La première décision a confirmé celle du Directeur Général et rejeté l'opposition au motif que le moyen tiré de la notoriété de la marque FACEBOOK sur le fondement de l'article 6 bis de la Convention de Paris ne peut être excipé dans le cadre de la procédure d'opposition, laquelle doit reposer sur un droit antérieur "enregistré" et indiquant qu'en vertu de l'article 6 Annexe III ABR 1999 (Article 5 Annexe III ABR 2015), ce moyen relève  du contentieux de l'annulation dont la compétence relève exclusivement des juridictions judiciaire des Etats membres.

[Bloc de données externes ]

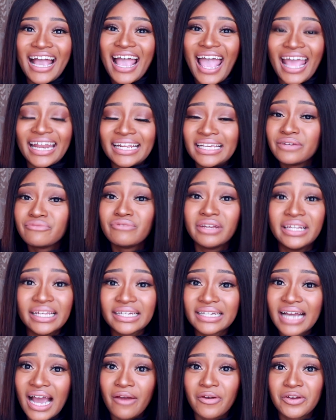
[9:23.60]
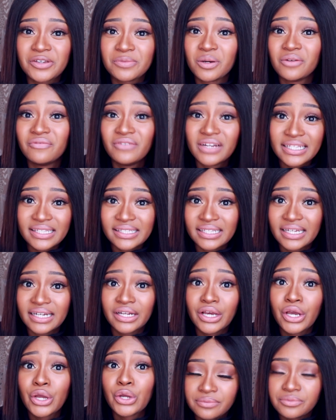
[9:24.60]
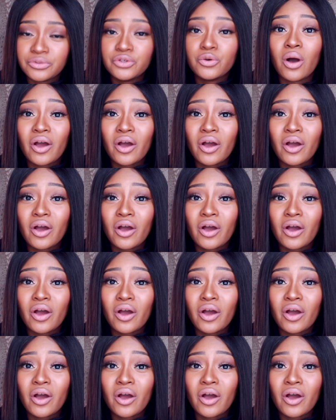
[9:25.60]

and he really encouraged me of, listen, you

La deuxième décision rendue le même jour, rejette la revendication de propriété de FACEBOOK Inc. contre la marque FACEBOOK ENERGY, motif pris cette fois ce que i) FACEBOOK INC. n'a pas produit de preuves suffisantes de l'usage antérieur de la marque «FACEBOOK» revendiquée sur le territoire des Etats membres de l 'OAPI en rapport avec les produits de la classe 32 et ii) que le moyen tiré de la notoriété au sens de l'article 6bis de la Convention de Paris relevait des seules juridictions judiciaires des Etats membres dans le cadre de l'action en annulation de l'enregistrement.

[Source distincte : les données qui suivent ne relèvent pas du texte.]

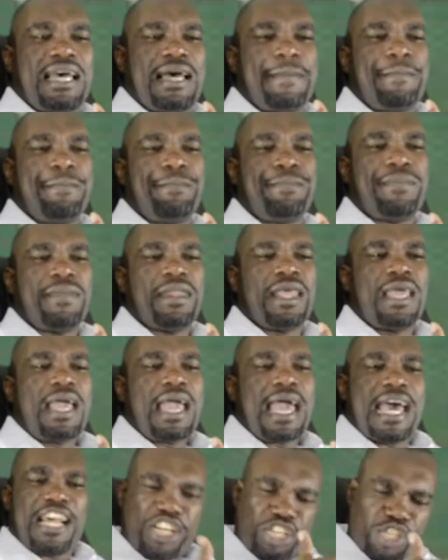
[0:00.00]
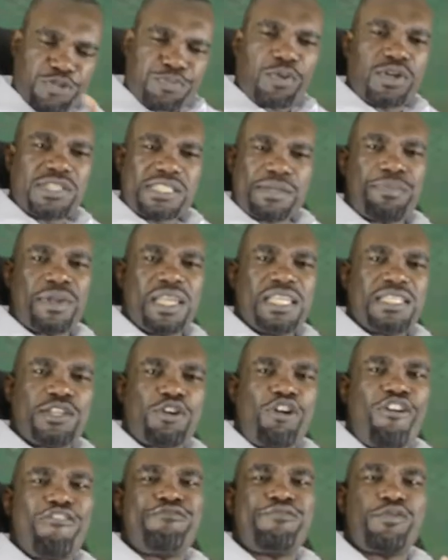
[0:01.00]
a
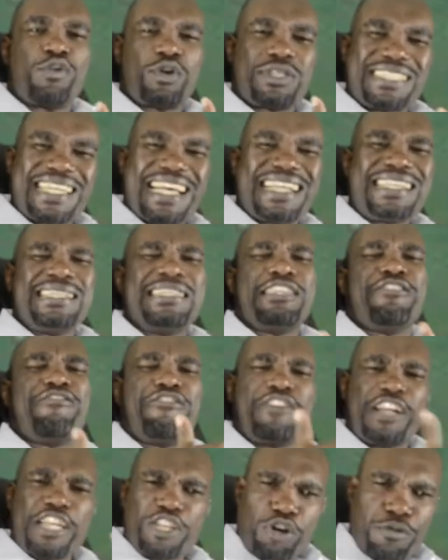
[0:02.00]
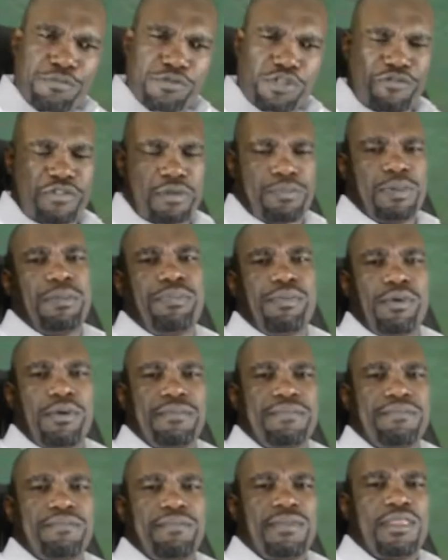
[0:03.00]
responsibility of protecting the freedoms of the
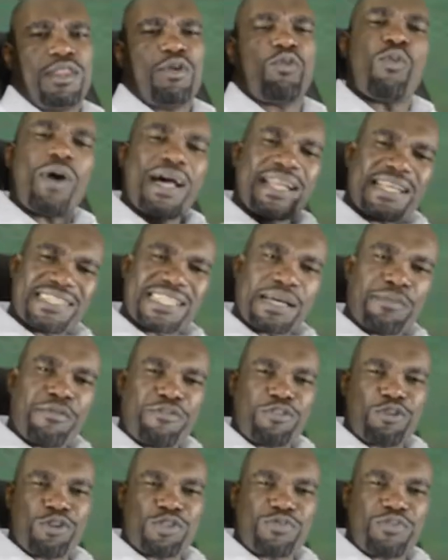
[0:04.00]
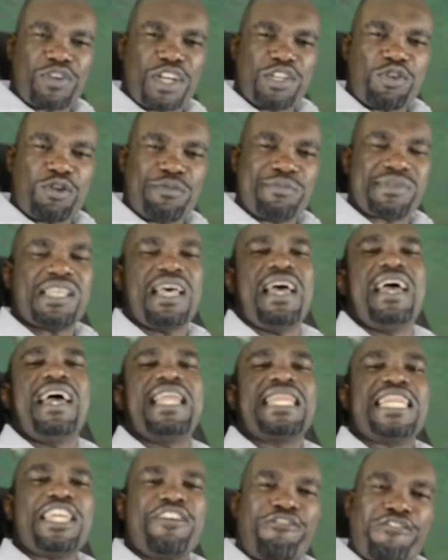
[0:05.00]
people. What are some of those freedoms?
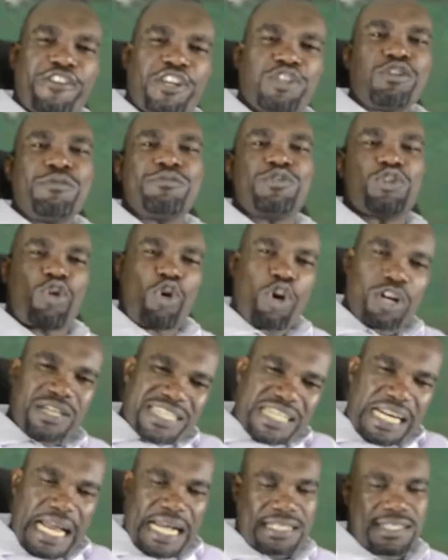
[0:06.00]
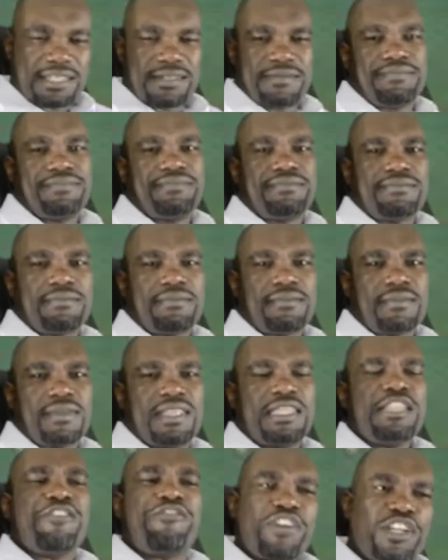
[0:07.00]
The freedom to contract.
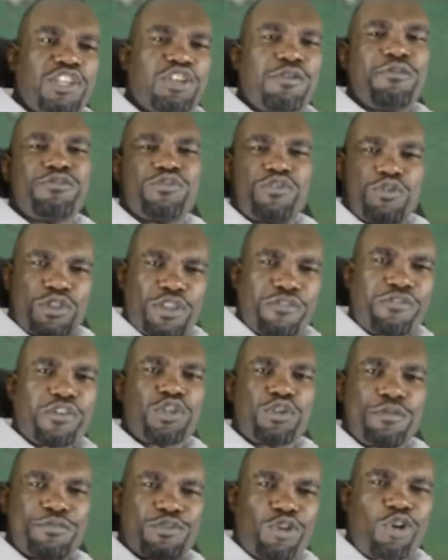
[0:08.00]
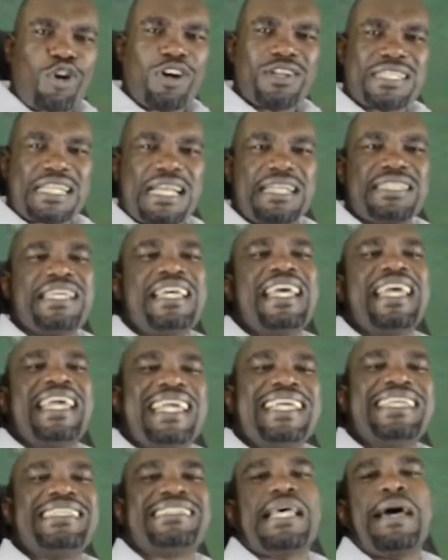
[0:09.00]
The freedom to contract
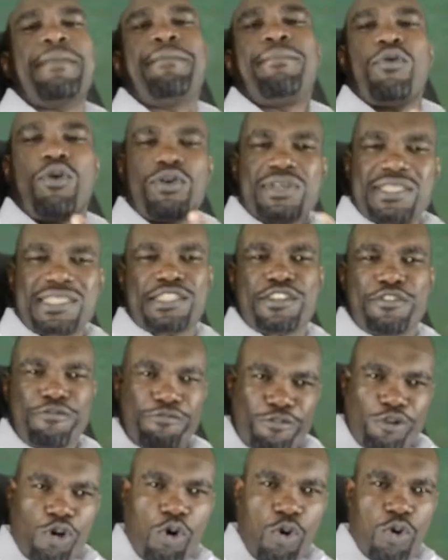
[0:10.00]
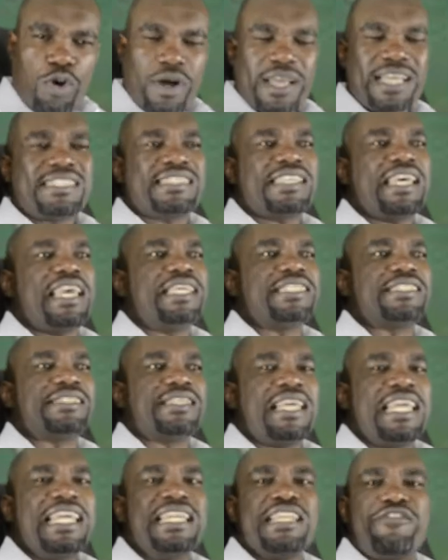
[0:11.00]
is a positive law. It
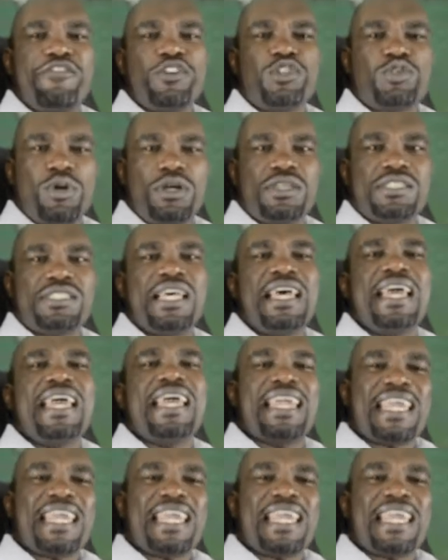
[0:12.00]
says individuals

L'on peut s'interroger sur le bien-fondé du motif tiré de l'"irrecevabilité" du moyen tiré de la notoriété de la marque dans le cadre de l'opposition ou de la revendication de propriété dans la mesure où celle-ci n'était élevée par FACEBOOK Inc. dans ces différentes procédures que pour réclamer la protection renforcée accordée aux marques notoires du fait de leur exposition et du risque accrû de confusion qui en résulte. Dès lors, ce moyen ne peut-il pas être évoqué devant l'OAPI à l'appui de la démonstration de l'existence du risque de confusion en vue d'obtenir des offices de protection le refus ou l'invalidation d''un enregistrement comme prescrit par l'article 6 bis  de la Convention de Paris et l'Accord ADPIC ?

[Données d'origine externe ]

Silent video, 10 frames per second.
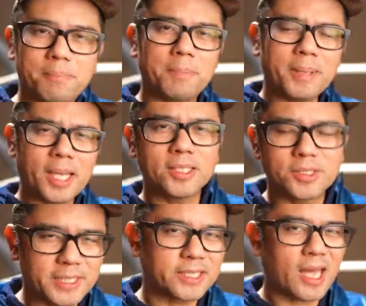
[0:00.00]
But because
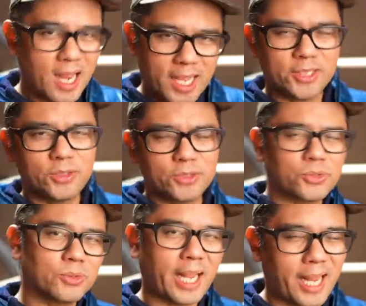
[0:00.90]
of its high
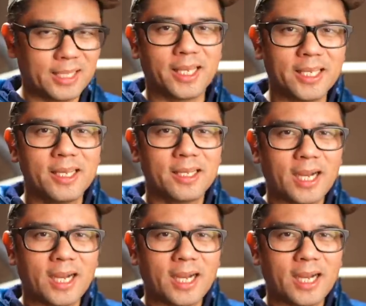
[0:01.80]
neutral handling,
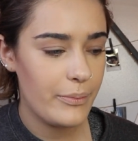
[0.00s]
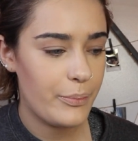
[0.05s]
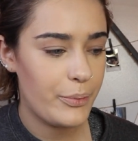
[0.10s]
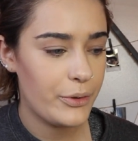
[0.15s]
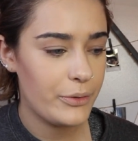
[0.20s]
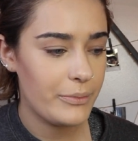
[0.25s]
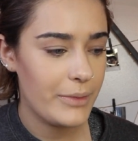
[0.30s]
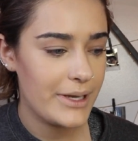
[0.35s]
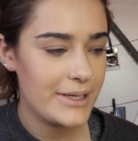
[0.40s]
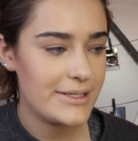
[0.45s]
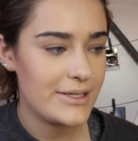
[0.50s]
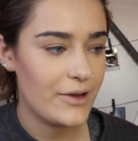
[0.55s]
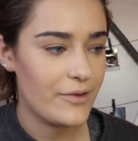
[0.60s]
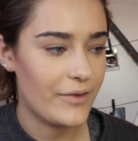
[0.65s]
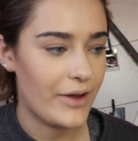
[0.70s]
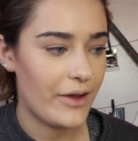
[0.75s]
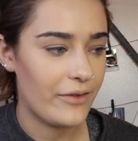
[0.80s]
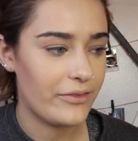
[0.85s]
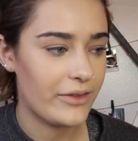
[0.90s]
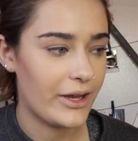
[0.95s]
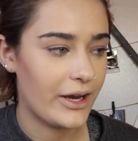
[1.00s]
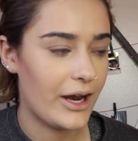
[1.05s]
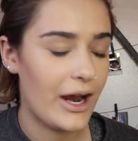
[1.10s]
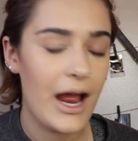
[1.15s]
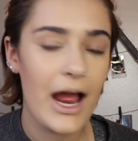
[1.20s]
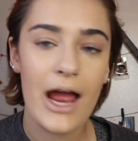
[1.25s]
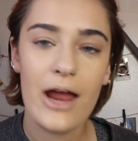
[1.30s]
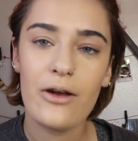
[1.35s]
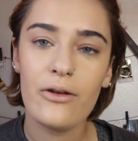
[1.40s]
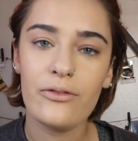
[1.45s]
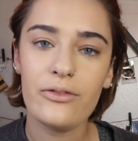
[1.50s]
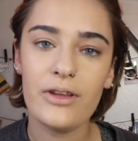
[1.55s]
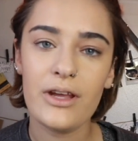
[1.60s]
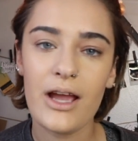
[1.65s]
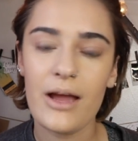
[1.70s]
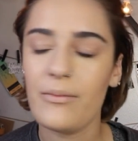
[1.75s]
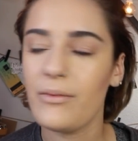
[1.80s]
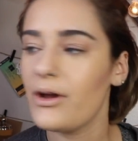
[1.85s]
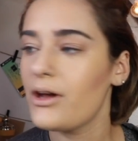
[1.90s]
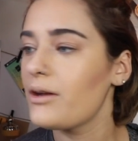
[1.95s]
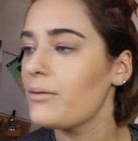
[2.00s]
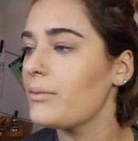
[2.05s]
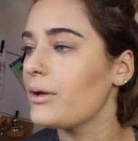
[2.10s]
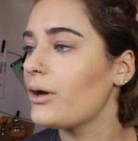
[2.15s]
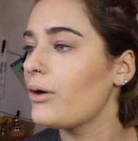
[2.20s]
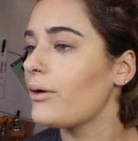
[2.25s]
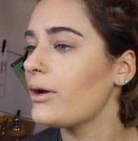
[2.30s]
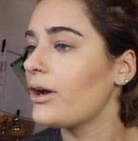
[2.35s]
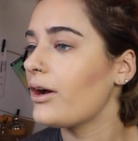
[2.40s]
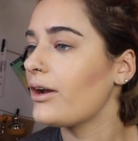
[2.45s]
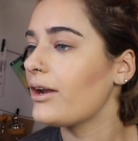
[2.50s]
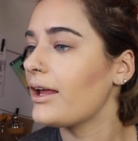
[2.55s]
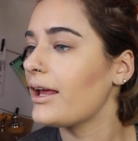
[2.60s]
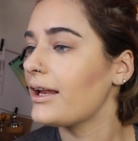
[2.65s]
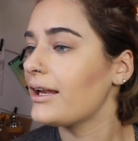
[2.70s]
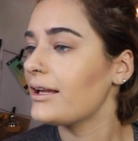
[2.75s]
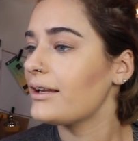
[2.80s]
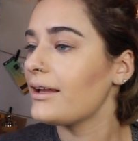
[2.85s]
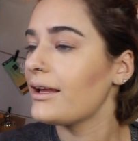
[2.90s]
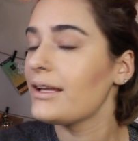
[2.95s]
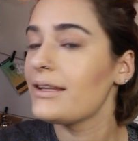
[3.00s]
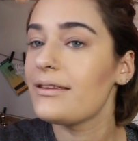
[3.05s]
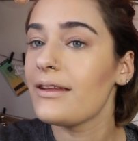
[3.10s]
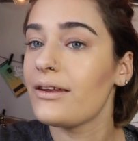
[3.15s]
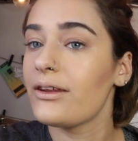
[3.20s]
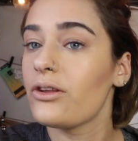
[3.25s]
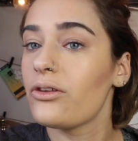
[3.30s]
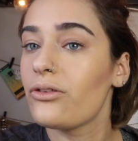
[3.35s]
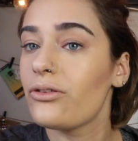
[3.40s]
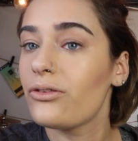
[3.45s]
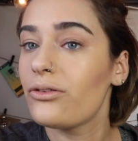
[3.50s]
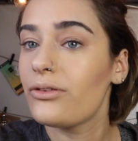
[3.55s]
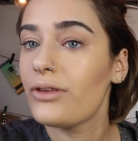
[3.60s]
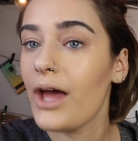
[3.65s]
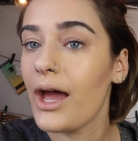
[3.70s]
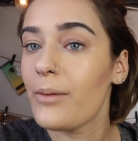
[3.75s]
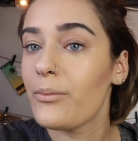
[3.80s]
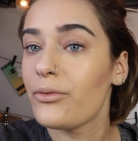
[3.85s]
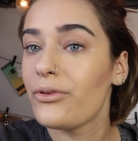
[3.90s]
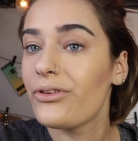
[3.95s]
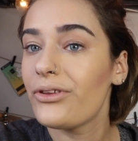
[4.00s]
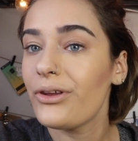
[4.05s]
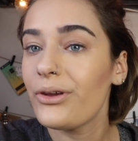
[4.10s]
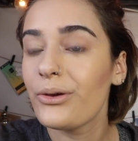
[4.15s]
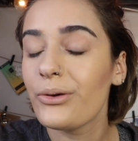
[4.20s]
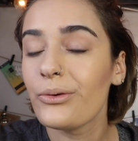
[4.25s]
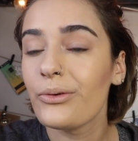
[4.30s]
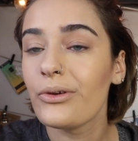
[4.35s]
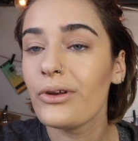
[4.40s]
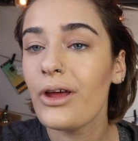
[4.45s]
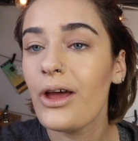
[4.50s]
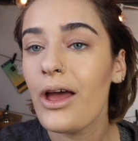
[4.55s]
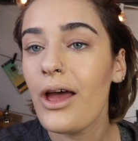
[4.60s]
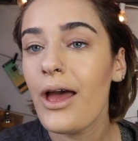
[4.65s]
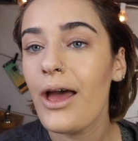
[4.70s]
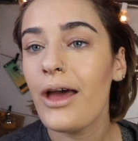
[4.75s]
putting myself out there. I don't think I'm gonna be going on any dates anytime soon.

« Les pays de l’Union s’engagent, soit d’office, si la législation du pays le permet, soit à la requête de l’intéressé, à refuser ou à invalider l’enregistrement et à interdire l’usage de fabrique ou de commerce que constitue la reproduction, l’imitation ou la traduction susceptible de créer une confusion, d’une marque que l’autorité compétente du pays de l’enregistrement ou de l’usage estimera y être notoirement connue comme étant déjà la marque d’une personne admise à bénéficier de la présente convention et utilisée pour des produits identiques ou similaires, il en sera de même lorsque la partie essentielle de la marque constitue la reproduction d’une telle marque notoirement connue ou une imitation susceptible de créer une confusion avec celle-ci ..."


La marque notoire est celle connue d’une très large fraction du public. Afin de limiter les pratiques de parasitisme, elle bénéficie d’une protection spécifique qui lui permet de faire échec aux principes de territorialité et de spécialité du droit des marques : elle peut être protégée dans son domaine d’activité même si elle n’a pas été déposée sur un territoire donné. A certaines conditions, elle peut même être protégée pour une classe de produits autre que celles protégées par le dépôt (et ainsi faire échec au principe de spécialité) : (1) les produits et services pour lesquels l’autre marque est utilisée ou pour laquelle la protection est demandée ne sont pas identiques ou similaires à ceux pour lesquels la marque notoire a acquis sa réputation ; (2) l’utilisation de l’autre marque indiquerait un lien entre ces produits et ceux de la marque notoire ; (3) cet amalgame risquerait de nuire aux intérêts de ce dernier (article 16 ADPIC).


Les décisions rapportées peuvent laisser présager de temps incertains pour les titulaires de marques notoires.